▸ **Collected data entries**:

■ ■ ■

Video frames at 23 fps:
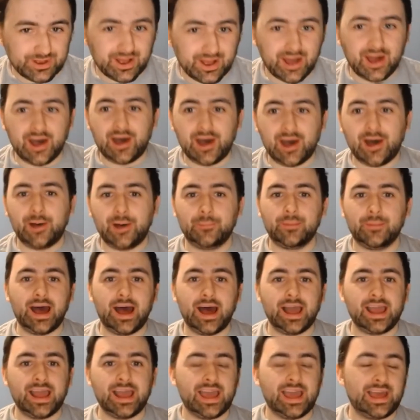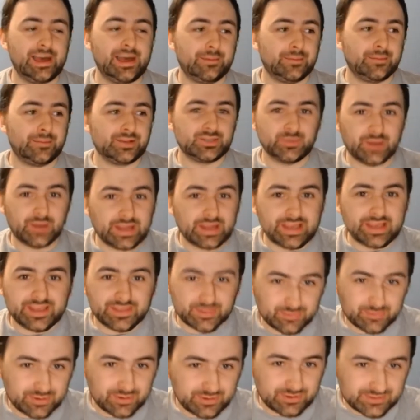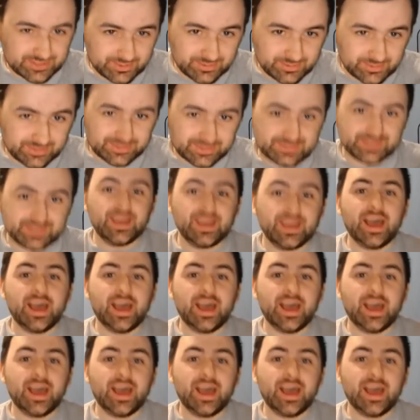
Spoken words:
I am 23 years old,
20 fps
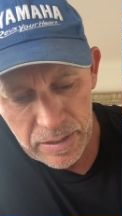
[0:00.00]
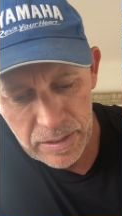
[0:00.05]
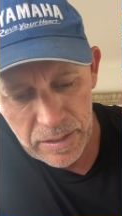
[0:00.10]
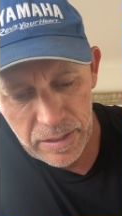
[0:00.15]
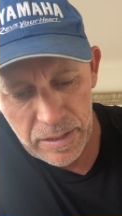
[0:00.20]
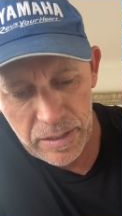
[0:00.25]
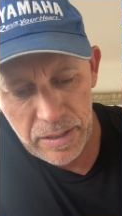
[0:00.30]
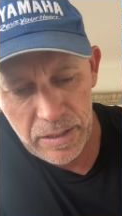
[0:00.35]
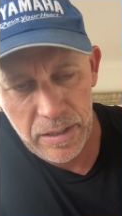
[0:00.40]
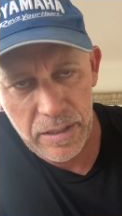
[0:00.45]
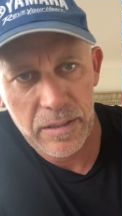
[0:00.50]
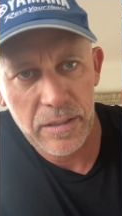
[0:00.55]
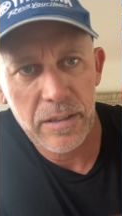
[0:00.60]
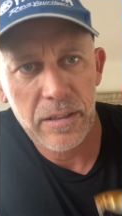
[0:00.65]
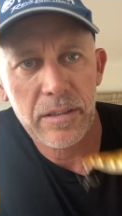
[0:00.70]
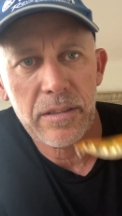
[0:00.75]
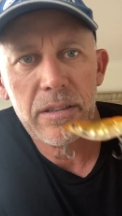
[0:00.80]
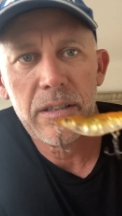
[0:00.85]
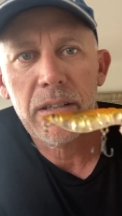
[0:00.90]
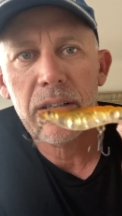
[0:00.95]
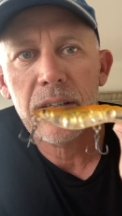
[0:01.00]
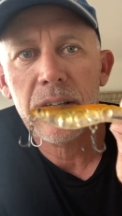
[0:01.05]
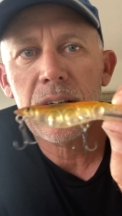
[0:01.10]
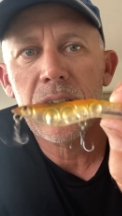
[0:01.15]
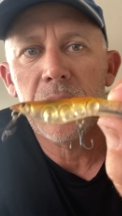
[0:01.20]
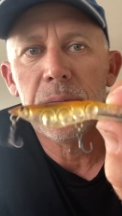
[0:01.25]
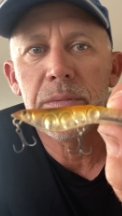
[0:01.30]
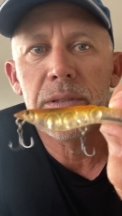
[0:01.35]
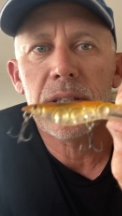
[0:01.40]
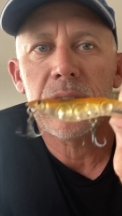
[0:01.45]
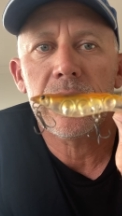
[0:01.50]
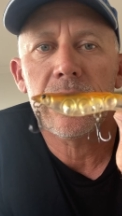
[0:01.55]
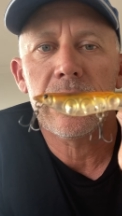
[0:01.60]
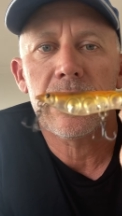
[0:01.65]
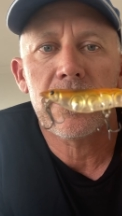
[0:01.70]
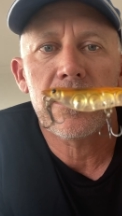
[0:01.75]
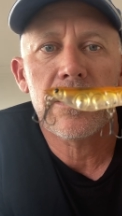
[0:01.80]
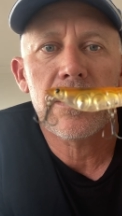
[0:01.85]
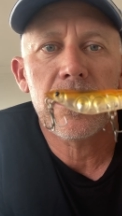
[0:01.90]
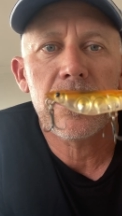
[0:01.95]
and it comes
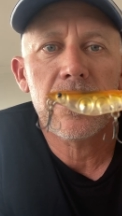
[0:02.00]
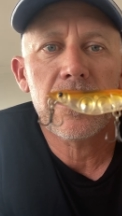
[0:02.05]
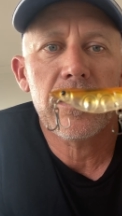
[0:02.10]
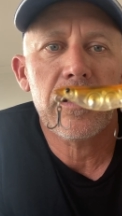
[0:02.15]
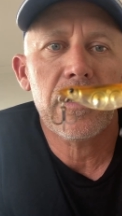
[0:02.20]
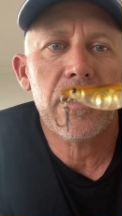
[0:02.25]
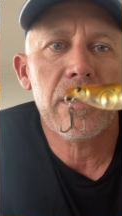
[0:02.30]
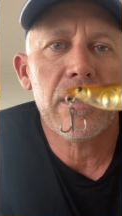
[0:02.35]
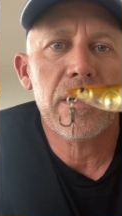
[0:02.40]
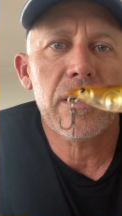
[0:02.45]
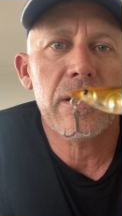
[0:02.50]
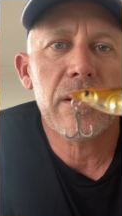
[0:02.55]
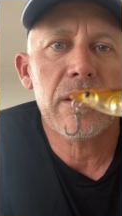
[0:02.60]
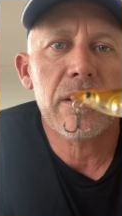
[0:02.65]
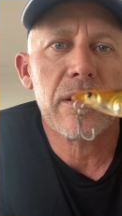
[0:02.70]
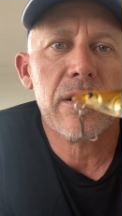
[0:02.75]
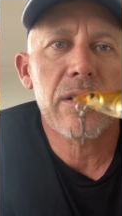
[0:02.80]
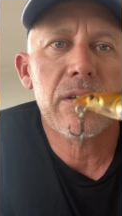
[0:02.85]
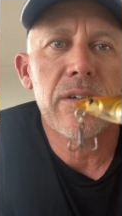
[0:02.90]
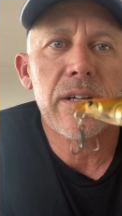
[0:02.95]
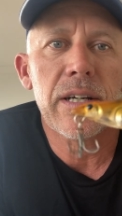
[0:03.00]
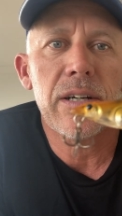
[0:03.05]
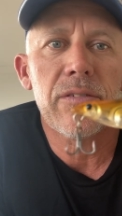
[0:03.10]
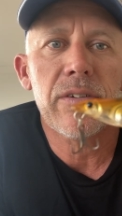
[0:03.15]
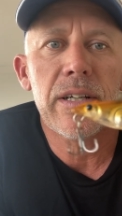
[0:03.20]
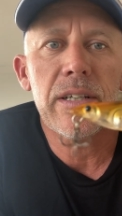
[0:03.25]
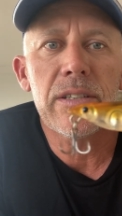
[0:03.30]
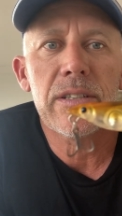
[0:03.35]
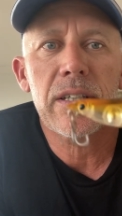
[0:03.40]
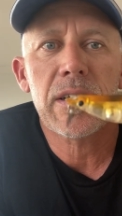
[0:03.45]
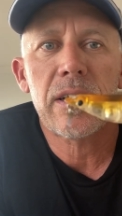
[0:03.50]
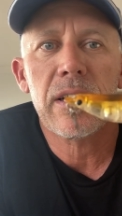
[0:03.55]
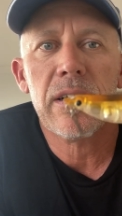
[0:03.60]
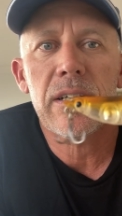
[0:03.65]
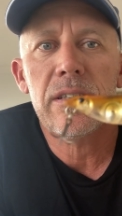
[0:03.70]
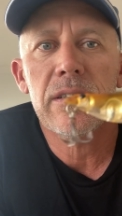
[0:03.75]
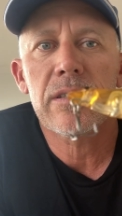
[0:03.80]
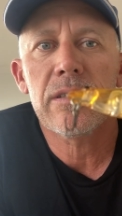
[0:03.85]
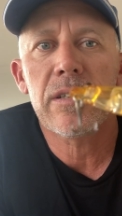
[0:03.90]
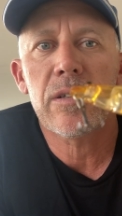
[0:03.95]
in a great range of
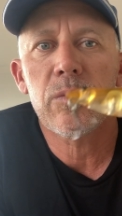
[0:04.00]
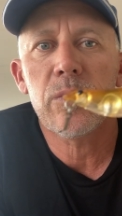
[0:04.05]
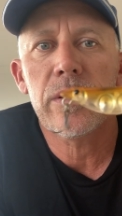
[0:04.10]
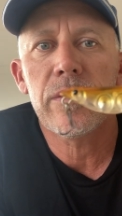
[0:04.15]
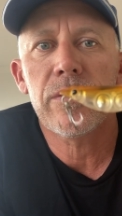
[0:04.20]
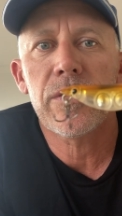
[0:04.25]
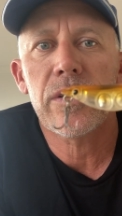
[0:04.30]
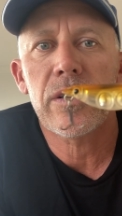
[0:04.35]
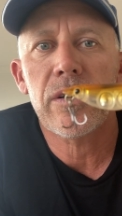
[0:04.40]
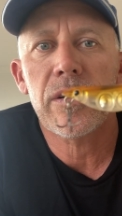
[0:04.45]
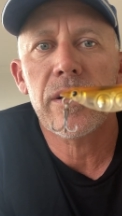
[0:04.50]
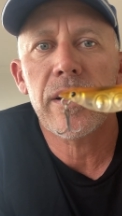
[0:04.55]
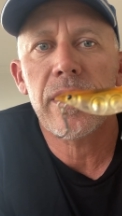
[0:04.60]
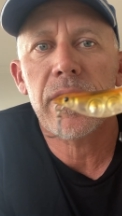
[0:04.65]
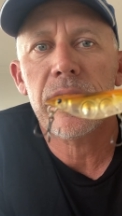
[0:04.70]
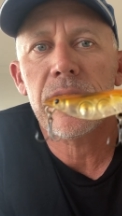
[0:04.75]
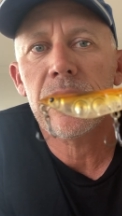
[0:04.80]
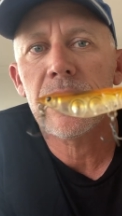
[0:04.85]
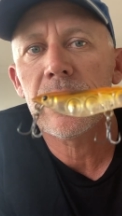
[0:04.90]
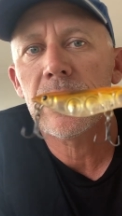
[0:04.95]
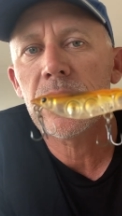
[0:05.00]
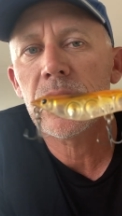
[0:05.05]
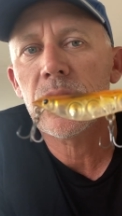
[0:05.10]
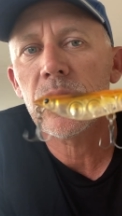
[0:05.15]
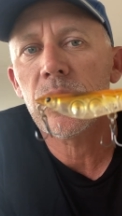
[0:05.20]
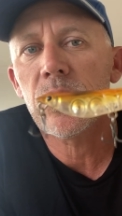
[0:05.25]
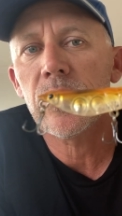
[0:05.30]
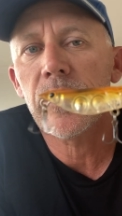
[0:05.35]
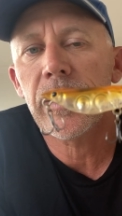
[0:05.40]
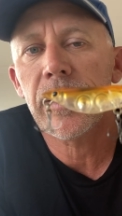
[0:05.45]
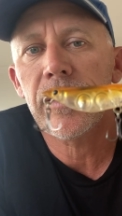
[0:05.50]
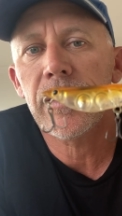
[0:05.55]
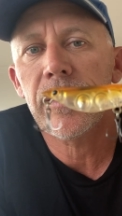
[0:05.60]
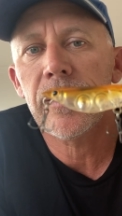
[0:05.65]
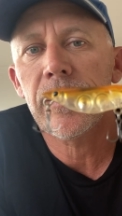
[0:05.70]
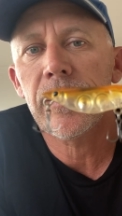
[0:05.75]
colors that we've got on our store and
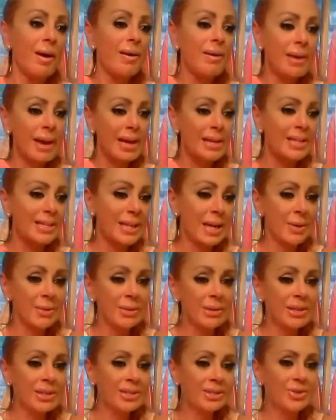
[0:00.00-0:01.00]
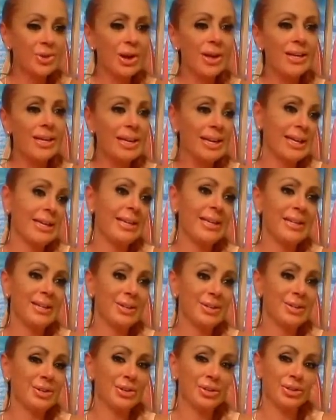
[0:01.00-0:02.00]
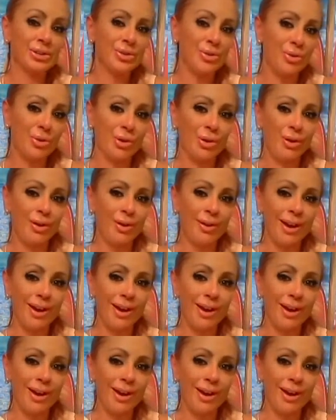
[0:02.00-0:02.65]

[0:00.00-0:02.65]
Okay, someone's trying to get into the door.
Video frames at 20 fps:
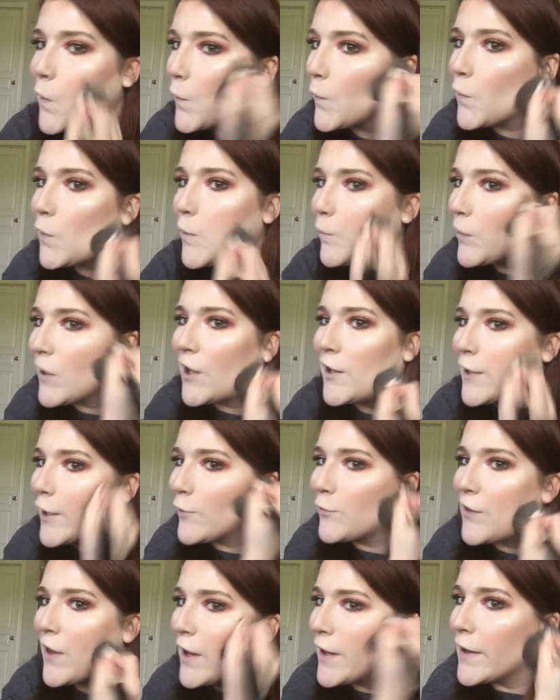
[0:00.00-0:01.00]
Really blend
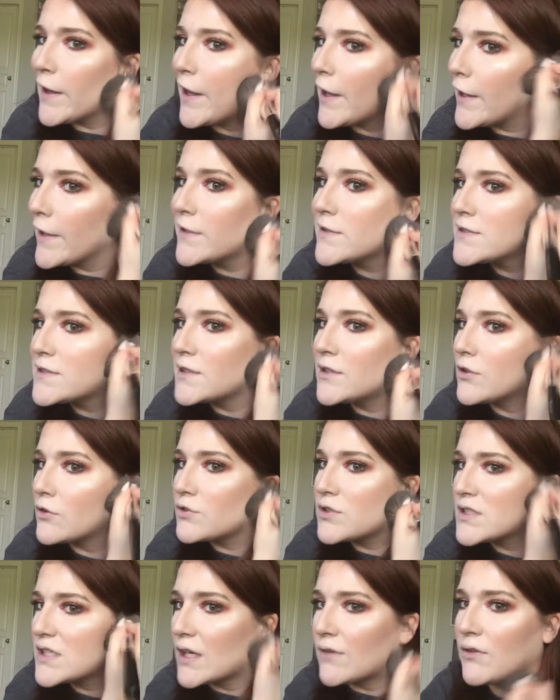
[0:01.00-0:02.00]
out that line so you don't
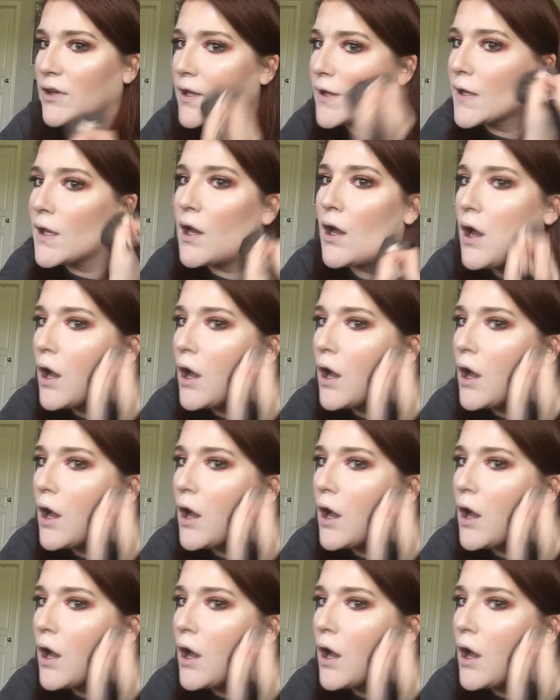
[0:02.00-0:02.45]
just have like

■ ■ ■

▸ **Task description**:
Going through the records, work out how many lines contain the word "Video". Please answer with the number only.

▸ **Exercise answer**:
2